**PROBLEM TO SOLVE**
Type out all the records word for word. Any pictures are to be left out.
--- --- ---
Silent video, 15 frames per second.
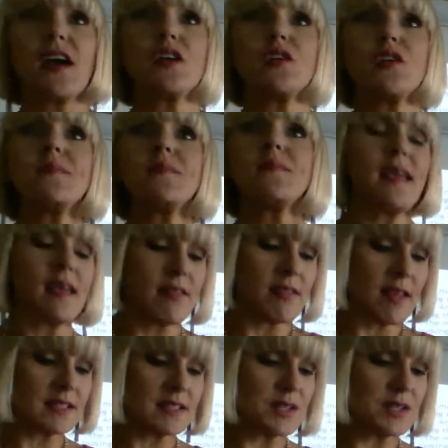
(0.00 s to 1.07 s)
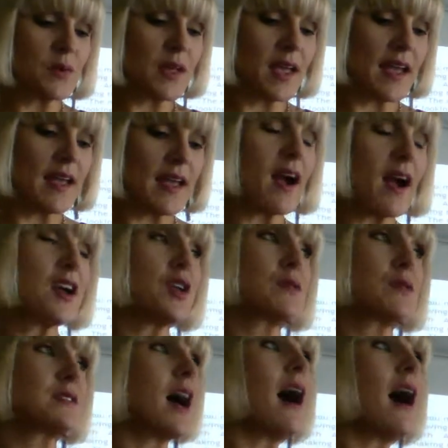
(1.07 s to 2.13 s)
Are you making things okay? Are you
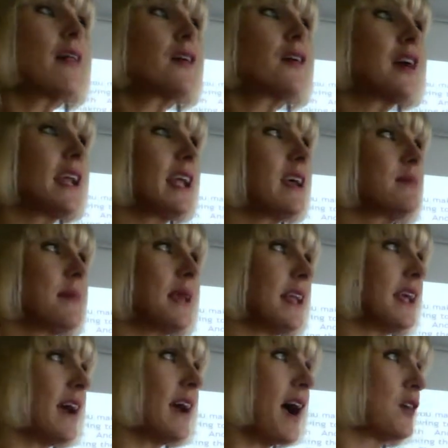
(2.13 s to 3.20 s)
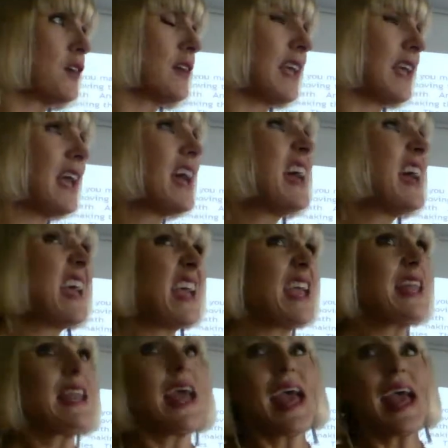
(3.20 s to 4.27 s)
tolerating mediocrity
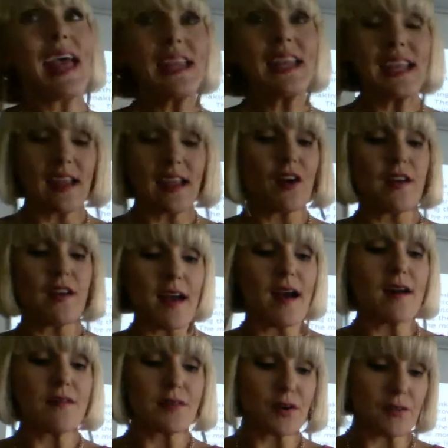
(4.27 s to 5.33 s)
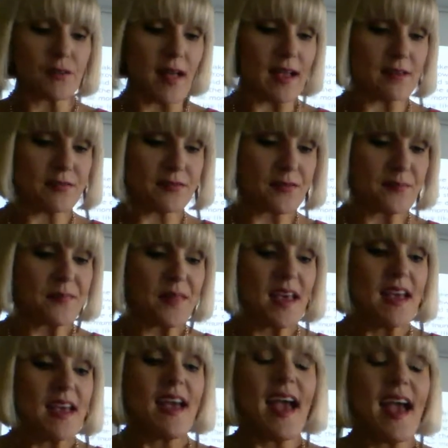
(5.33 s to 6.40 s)
in any area of your life?
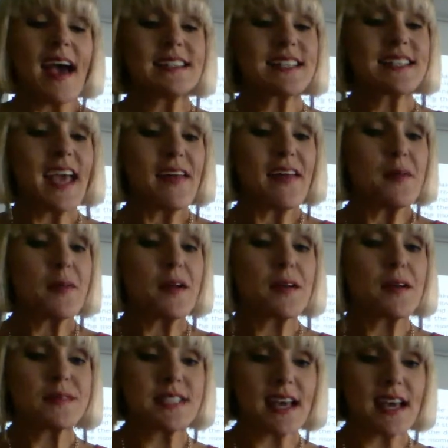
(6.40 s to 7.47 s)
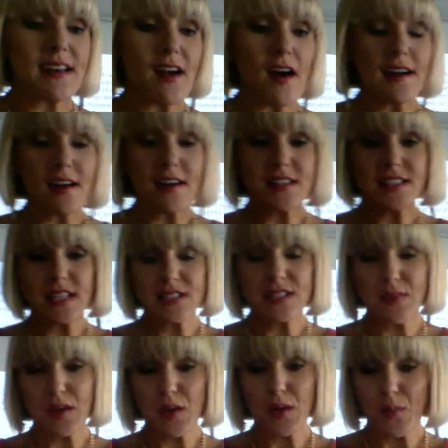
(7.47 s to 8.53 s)
As Callie Brigham said on our
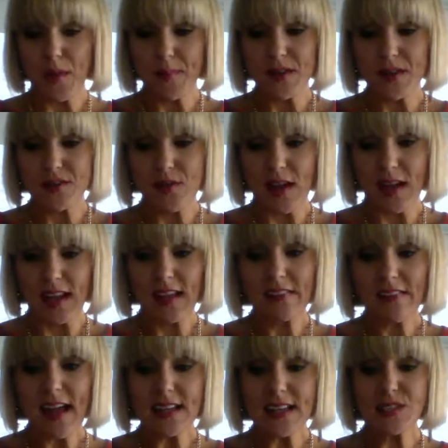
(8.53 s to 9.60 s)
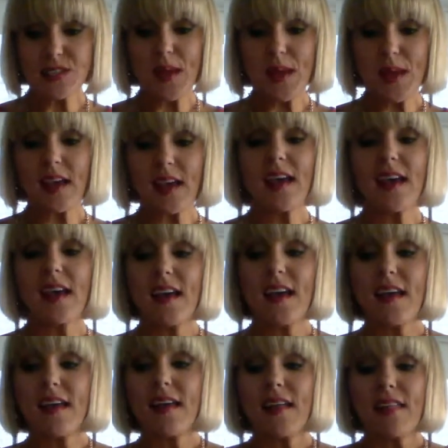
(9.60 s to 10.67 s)
6-Figure Women training last week,
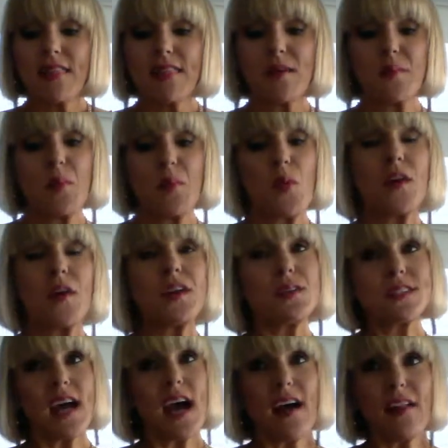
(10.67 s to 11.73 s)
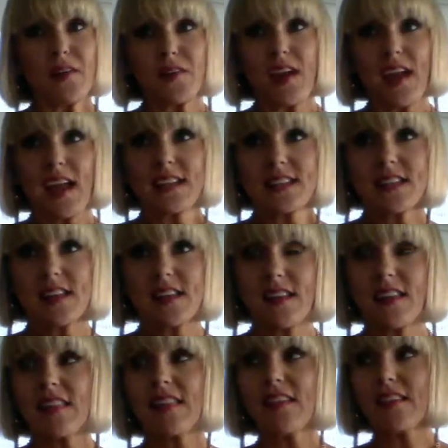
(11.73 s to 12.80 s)
the more you tolerate,
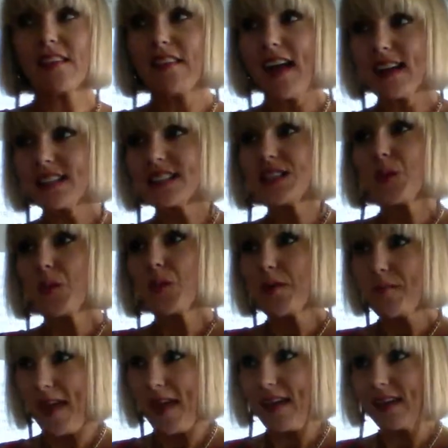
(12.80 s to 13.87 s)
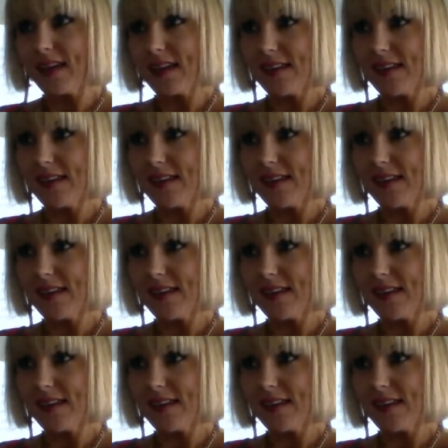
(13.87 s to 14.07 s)
the less you will make.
--- --- ---
**RESULT OF THE TASK**
Silent video, 15 frames per second.
(0.00 s to 1.07 s)
(1.07 s to 2.13 s)
Are you making things okay? Are you
(2.13 s to 3.20 s)
(3.20 s to 4.27 s)
tolerating mediocrity
(4.27 s to 5.33 s)
(5.33 s to 6.40 s)
in any area of your life?
(6.40 s to 7.47 s)
(7.47 s to 8.53 s)
As Callie Brigham said on our
(8.53 s to 9.60 s)
(9.60 s to 10.67 s)
6-Figure Women training last week,
(10.67 s to 11.73 s)
(11.73 s to 12.80 s)
the more you tolerate,
(12.80 s to 13.87 s)
(13.87 s to 14.07 s)
the less you will make.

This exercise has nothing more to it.